Task to carry out:
Set down each line of the data exactly, but not the pictures.

*** Opening of Available records ***

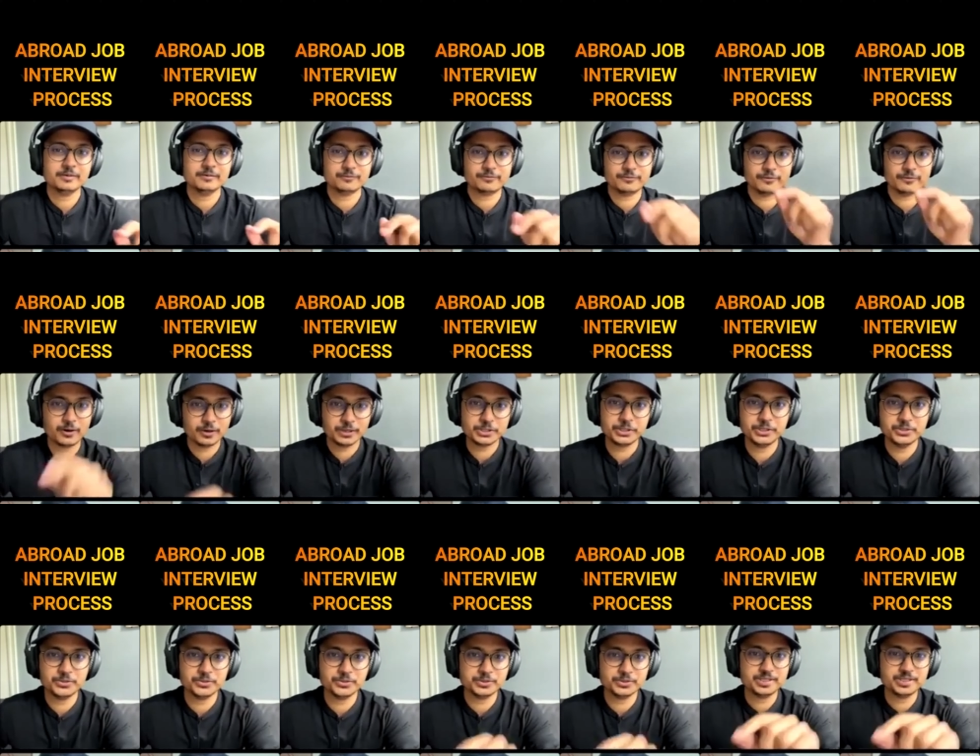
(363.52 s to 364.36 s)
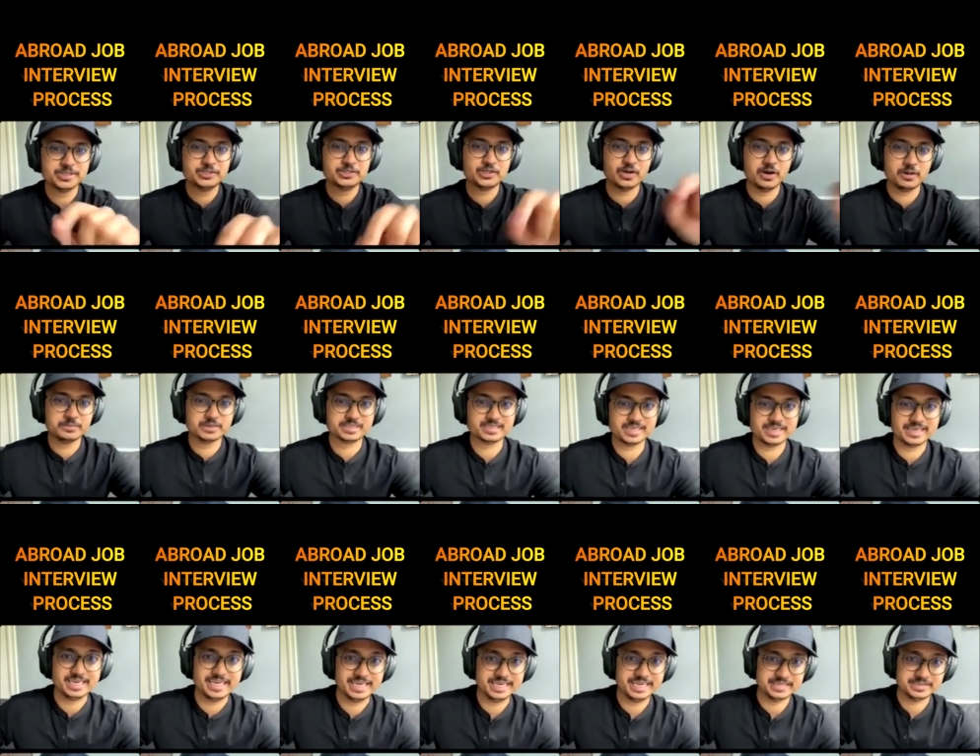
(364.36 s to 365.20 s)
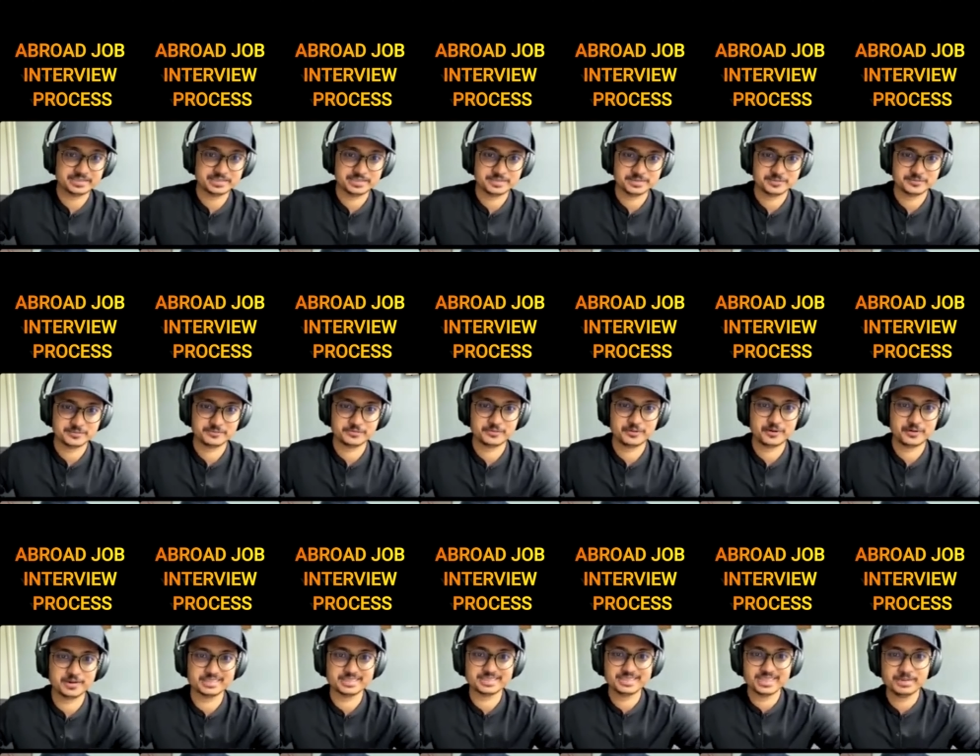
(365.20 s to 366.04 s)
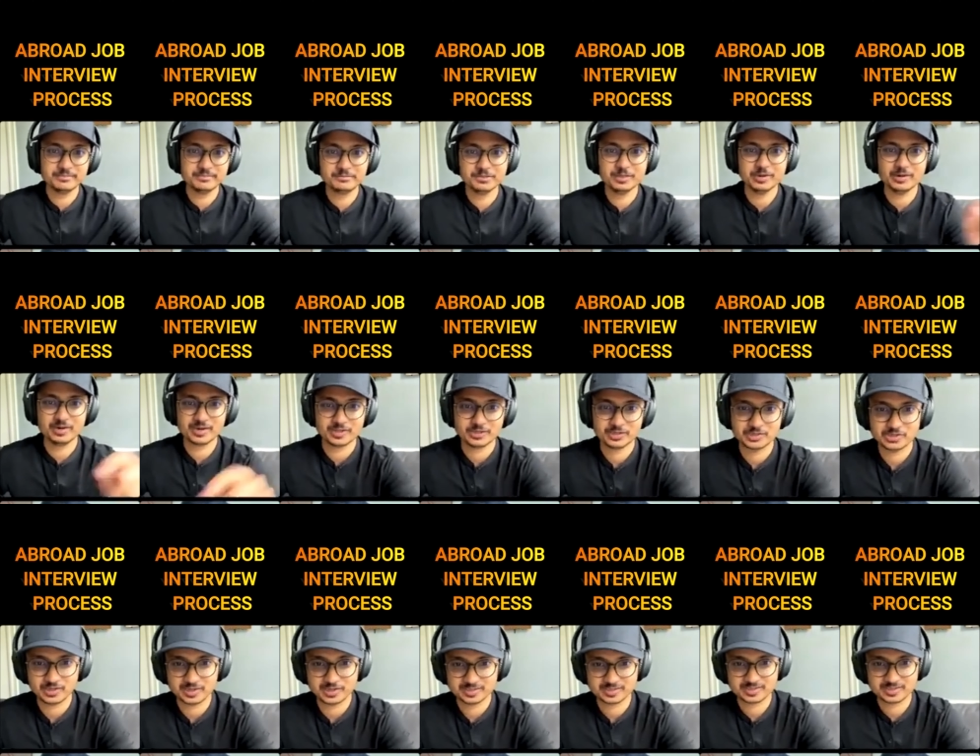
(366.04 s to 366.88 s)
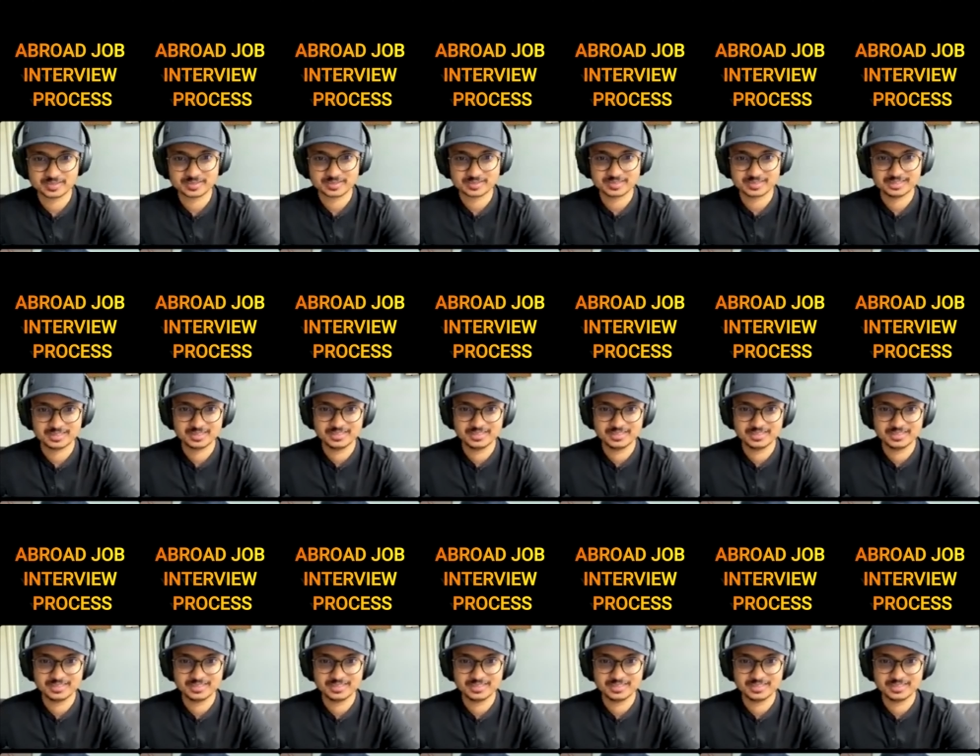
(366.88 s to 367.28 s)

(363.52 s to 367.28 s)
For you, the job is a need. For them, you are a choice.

*** Close of Available records ***

Result of the exercise:
(363.52 s to 364.36 s)
(364.36 s to 365.20 s)
(365.20 s to 366.04 s)
(366.04 s to 366.88 s)
(366.88 s to 367.28 s)

(363.52 s to 367.28 s)
For you, the job is a need. For them, you are a choice.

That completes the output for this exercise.